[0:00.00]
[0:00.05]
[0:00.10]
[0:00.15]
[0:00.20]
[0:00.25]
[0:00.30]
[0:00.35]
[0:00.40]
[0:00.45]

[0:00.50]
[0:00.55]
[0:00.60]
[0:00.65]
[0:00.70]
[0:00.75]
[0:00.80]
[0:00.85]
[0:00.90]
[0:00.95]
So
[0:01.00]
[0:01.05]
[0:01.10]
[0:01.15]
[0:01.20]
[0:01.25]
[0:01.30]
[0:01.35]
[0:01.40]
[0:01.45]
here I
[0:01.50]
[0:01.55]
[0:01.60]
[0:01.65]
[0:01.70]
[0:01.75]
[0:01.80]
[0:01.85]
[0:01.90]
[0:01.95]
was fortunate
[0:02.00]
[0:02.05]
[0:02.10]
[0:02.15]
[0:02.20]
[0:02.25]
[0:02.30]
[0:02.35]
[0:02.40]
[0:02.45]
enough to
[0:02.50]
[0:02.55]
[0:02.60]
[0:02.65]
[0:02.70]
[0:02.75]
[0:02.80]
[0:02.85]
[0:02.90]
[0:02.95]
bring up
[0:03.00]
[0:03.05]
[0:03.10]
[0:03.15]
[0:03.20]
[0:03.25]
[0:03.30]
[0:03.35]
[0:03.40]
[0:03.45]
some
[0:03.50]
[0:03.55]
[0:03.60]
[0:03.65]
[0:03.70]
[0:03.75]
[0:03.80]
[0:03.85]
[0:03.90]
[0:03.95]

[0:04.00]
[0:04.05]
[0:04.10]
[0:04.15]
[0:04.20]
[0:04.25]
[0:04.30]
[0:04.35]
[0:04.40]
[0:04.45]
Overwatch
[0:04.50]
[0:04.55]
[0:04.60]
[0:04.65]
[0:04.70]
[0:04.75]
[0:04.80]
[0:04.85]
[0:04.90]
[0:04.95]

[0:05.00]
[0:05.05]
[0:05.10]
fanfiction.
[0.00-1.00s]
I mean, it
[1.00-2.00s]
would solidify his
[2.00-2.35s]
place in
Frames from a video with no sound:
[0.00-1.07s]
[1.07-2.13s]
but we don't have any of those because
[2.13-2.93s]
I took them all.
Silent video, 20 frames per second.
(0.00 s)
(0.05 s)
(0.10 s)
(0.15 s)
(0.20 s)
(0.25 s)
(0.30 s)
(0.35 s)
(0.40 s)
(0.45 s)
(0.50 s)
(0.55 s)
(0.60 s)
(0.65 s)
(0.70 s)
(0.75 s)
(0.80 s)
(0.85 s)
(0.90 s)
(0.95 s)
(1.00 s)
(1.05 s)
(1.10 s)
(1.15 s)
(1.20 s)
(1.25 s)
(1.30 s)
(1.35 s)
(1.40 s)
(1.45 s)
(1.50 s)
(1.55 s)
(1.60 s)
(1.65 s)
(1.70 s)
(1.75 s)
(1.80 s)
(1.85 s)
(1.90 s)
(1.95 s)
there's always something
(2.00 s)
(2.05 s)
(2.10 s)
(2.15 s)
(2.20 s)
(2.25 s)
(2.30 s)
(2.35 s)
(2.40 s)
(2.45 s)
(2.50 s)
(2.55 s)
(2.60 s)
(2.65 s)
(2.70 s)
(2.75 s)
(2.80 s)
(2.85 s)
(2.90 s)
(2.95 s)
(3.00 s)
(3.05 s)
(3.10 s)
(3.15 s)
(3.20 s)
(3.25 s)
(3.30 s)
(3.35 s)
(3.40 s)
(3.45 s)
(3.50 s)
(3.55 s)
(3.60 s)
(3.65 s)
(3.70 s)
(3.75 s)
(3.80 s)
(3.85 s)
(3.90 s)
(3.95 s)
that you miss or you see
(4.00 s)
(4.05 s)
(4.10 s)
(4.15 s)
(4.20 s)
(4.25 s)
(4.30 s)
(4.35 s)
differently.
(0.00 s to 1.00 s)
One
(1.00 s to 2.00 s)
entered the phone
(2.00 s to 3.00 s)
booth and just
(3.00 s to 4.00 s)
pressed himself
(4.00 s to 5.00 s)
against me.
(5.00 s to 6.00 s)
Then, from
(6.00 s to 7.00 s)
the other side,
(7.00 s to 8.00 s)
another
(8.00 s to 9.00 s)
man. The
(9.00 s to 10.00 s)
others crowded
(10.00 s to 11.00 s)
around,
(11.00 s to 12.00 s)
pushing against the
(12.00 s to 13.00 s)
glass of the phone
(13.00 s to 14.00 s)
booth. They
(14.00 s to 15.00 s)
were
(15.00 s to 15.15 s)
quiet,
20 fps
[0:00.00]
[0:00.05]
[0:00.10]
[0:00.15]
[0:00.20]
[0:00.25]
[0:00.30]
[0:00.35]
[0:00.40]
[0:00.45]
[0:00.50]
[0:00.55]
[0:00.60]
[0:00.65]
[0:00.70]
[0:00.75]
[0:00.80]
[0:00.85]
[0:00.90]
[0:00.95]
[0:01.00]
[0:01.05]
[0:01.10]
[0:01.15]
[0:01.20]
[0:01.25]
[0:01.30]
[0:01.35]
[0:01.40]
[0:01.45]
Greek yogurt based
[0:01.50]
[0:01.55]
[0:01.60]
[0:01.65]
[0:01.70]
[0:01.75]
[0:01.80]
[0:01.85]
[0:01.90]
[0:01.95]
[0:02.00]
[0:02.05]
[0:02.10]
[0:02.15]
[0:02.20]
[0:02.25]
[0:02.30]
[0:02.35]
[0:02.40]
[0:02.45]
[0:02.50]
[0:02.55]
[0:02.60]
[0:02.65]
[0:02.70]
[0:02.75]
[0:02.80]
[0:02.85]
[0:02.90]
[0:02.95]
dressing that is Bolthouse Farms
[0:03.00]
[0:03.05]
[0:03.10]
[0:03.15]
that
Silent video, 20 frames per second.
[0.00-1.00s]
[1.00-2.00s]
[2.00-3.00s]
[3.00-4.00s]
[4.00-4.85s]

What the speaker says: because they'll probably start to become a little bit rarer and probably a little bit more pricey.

(ASSIGNMENT):
All of the records go in your answer, copied exactly.

(TASK RESULT):
[0:00.00]
[0:00.05]
[0:00.10]
[0:00.15]
[0:00.20]
[0:00.25]
[0:00.30]
[0:00.35]
[0:00.40]
[0:00.45]

[0:00.50]
[0:00.55]
[0:00.60]
[0:00.65]
[0:00.70]
[0:00.75]
[0:00.80]
[0:00.85]
[0:00.90]
[0:00.95]
So
[0:01.00]
[0:01.05]
[0:01.10]
[0:01.15]
[0:01.20]
[0:01.25]
[0:01.30]
[0:01.35]
[0:01.40]
[0:01.45]
here I
[0:01.50]
[0:01.55]
[0:01.60]
[0:01.65]
[0:01.70]
[0:01.75]
[0:01.80]
[0:01.85]
[0:01.90]
[0:01.95]
was fortunate
[0:02.00]
[0:02.05]
[0:02.10]
[0:02.15]
[0:02.20]
[0:02.25]
[0:02.30]
[0:02.35]
[0:02.40]
[0:02.45]
enough to
[0:02.50]
[0:02.55]
[0:02.60]
[0:02.65]
[0:02.70]
[0:02.75]
[0:02.80]
[0:02.85]
[0:02.90]
[0:02.95]
bring up
[0:03.00]
[0:03.05]
[0:03.10]
[0:03.15]
[0:03.20]
[0:03.25]
[0:03.30]
[0:03.35]
[0:03.40]
[0:03.45]
some
[0:03.50]
[0:03.55]
[0:03.60]
[0:03.65]
[0:03.70]
[0:03.75]
[0:03.80]
[0:03.85]
[0:03.90]
[0:03.95]

[0:04.00]
[0:04.05]
[0:04.10]
[0:04.15]
[0:04.20]
[0:04.25]
[0:04.30]
[0:04.35]
[0:04.40]
[0:04.45]
Overwatch
[0:04.50]
[0:04.55]
[0:04.60]
[0:04.65]
[0:04.70]
[0:04.75]
[0:04.80]
[0:04.85]
[0:04.90]
[0:04.95]

[0:05.00]
[0:05.05]
[0:05.10]
fanfiction.
[0.00-1.00s]
I mean, it
[1.00-2.00s]
would solidify his
[2.00-2.35s]
place in
Frames from a video with no sound:
[0.00-1.07s]
[1.07-2.13s]
but we don't have any of those because
[2.13-2.93s]
I took them all.
Silent video, 20 frames per second.
(0.00 s)
(0.05 s)
(0.10 s)
(0.15 s)
(0.20 s)
(0.25 s)
(0.30 s)
(0.35 s)
(0.40 s)
(0.45 s)
(0.50 s)
(0.55 s)
(0.60 s)
(0.65 s)
(0.70 s)
(0.75 s)
(0.80 s)
(0.85 s)
(0.90 s)
(0.95 s)
(1.00 s)
(1.05 s)
(1.10 s)
(1.15 s)
(1.20 s)
(1.25 s)
(1.30 s)
(1.35 s)
(1.40 s)
(1.45 s)
(1.50 s)
(1.55 s)
(1.60 s)
(1.65 s)
(1.70 s)
(1.75 s)
(1.80 s)
(1.85 s)
(1.90 s)
(1.95 s)
there's always something
(2.00 s)
(2.05 s)
(2.10 s)
(2.15 s)
(2.20 s)
(2.25 s)
(2.30 s)
(2.35 s)
(2.40 s)
(2.45 s)
(2.50 s)
(2.55 s)
(2.60 s)
(2.65 s)
(2.70 s)
(2.75 s)
(2.80 s)
(2.85 s)
(2.90 s)
(2.95 s)
(3.00 s)
(3.05 s)
(3.10 s)
(3.15 s)
(3.20 s)
(3.25 s)
(3.30 s)
(3.35 s)
(3.40 s)
(3.45 s)
(3.50 s)
(3.55 s)
(3.60 s)
(3.65 s)
(3.70 s)
(3.75 s)
(3.80 s)
(3.85 s)
(3.90 s)
(3.95 s)
that you miss or you see
(4.00 s)
(4.05 s)
(4.10 s)
(4.15 s)
(4.20 s)
(4.25 s)
(4.30 s)
(4.35 s)
differently.
(0.00 s to 1.00 s)
One
(1.00 s to 2.00 s)
entered the phone
(2.00 s to 3.00 s)
booth and just
(3.00 s to 4.00 s)
pressed himself
(4.00 s to 5.00 s)
against me.
(5.00 s to 6.00 s)
Then, from
(6.00 s to 7.00 s)
the other side,
(7.00 s to 8.00 s)
another
(8.00 s to 9.00 s)
man. The
(9.00 s to 10.00 s)
others crowded
(10.00 s to 11.00 s)
around,
(11.00 s to 12.00 s)
pushing against the
(12.00 s to 13.00 s)
glass of the phone
(13.00 s to 14.00 s)
booth. They
(14.00 s to 15.00 s)
were
(15.00 s to 15.15 s)
quiet,
20 fps
[0:00.00]
[0:00.05]
[0:00.10]
[0:00.15]
[0:00.20]
[0:00.25]
[0:00.30]
[0:00.35]
[0:00.40]
[0:00.45]
[0:00.50]
[0:00.55]
[0:00.60]
[0:00.65]
[0:00.70]
[0:00.75]
[0:00.80]
[0:00.85]
[0:00.90]
[0:00.95]
[0:01.00]
[0:01.05]
[0:01.10]
[0:01.15]
[0:01.20]
[0:01.25]
[0:01.30]
[0:01.35]
[0:01.40]
[0:01.45]
Greek yogurt based
[0:01.50]
[0:01.55]
[0:01.60]
[0:01.65]
[0:01.70]
[0:01.75]
[0:01.80]
[0:01.85]
[0:01.90]
[0:01.95]
[0:02.00]
[0:02.05]
[0:02.10]
[0:02.15]
[0:02.20]
[0:02.25]
[0:02.30]
[0:02.35]
[0:02.40]
[0:02.45]
[0:02.50]
[0:02.55]
[0:02.60]
[0:02.65]
[0:02.70]
[0:02.75]
[0:02.80]
[0:02.85]
[0:02.90]
[0:02.95]
dressing that is Bolthouse Farms
[0:03.00]
[0:03.05]
[0:03.10]
[0:03.15]
that
Silent video, 20 frames per second.
[0.00-1.00s]
[1.00-2.00s]
[2.00-3.00s]
[3.00-4.00s]
[4.00-4.85s]

What the speaker says: because they'll probably start to become a little bit rarer and probably a little bit more pricey.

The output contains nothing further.